Start of Block

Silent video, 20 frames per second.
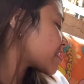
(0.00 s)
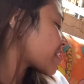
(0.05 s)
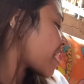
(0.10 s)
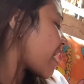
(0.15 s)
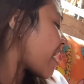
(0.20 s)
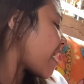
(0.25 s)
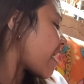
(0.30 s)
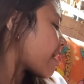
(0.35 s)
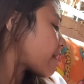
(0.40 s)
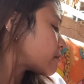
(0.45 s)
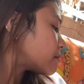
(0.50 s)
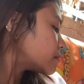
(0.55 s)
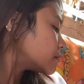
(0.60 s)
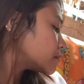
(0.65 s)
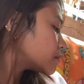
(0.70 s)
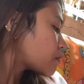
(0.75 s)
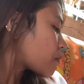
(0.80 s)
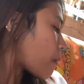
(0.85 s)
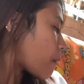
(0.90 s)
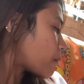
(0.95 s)
ha.
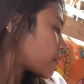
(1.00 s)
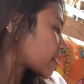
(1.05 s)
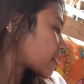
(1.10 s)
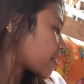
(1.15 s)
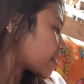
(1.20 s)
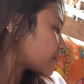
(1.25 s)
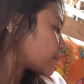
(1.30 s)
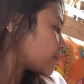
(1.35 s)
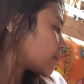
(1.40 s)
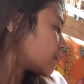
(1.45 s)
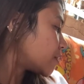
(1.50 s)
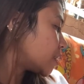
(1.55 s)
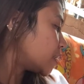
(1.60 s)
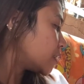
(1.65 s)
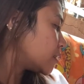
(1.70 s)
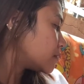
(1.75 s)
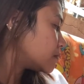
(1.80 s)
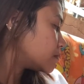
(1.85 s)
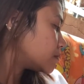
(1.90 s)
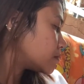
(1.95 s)
Be
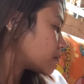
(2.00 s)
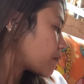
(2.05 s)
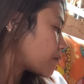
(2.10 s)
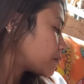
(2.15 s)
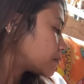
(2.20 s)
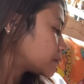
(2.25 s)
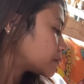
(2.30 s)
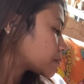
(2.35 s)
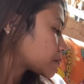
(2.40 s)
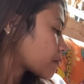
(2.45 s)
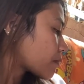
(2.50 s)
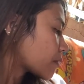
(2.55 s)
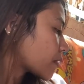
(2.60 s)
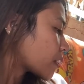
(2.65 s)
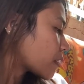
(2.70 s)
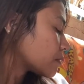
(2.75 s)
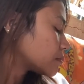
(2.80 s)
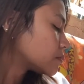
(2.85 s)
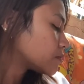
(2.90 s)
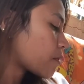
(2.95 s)
careful.
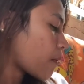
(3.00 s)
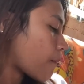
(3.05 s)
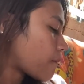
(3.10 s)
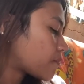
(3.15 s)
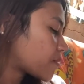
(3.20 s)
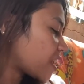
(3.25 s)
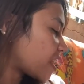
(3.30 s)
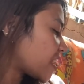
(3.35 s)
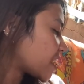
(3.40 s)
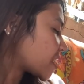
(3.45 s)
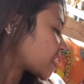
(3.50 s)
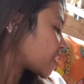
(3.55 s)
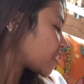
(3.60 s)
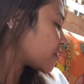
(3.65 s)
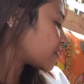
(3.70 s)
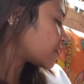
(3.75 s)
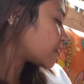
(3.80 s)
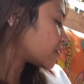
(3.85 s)
Thank you.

End of Block

• WHAT TO PRODUCE
Output the listing unchanged, pictures excluded.

• SOLUTION TO THIS EXERCISE
Silent video, 20 frames per second.
(0.00 s)
(0.05 s)
(0.10 s)
(0.15 s)
(0.20 s)
(0.25 s)
(0.30 s)
(0.35 s)
(0.40 s)
(0.45 s)
(0.50 s)
(0.55 s)
(0.60 s)
(0.65 s)
(0.70 s)
(0.75 s)
(0.80 s)
(0.85 s)
(0.90 s)
(0.95 s)
ha.
(1.00 s)
(1.05 s)
(1.10 s)
(1.15 s)
(1.20 s)
(1.25 s)
(1.30 s)
(1.35 s)
(1.40 s)
(1.45 s)
(1.50 s)
(1.55 s)
(1.60 s)
(1.65 s)
(1.70 s)
(1.75 s)
(1.80 s)
(1.85 s)
(1.90 s)
(1.95 s)
Be
(2.00 s)
(2.05 s)
(2.10 s)
(2.15 s)
(2.20 s)
(2.25 s)
(2.30 s)
(2.35 s)
(2.40 s)
(2.45 s)
(2.50 s)
(2.55 s)
(2.60 s)
(2.65 s)
(2.70 s)
(2.75 s)
(2.80 s)
(2.85 s)
(2.90 s)
(2.95 s)
careful.
(3.00 s)
(3.05 s)
(3.10 s)
(3.15 s)
(3.20 s)
(3.25 s)
(3.30 s)
(3.35 s)
(3.40 s)
(3.45 s)
(3.50 s)
(3.55 s)
(3.60 s)
(3.65 s)
(3.70 s)
(3.75 s)
(3.80 s)
(3.85 s)
Thank you.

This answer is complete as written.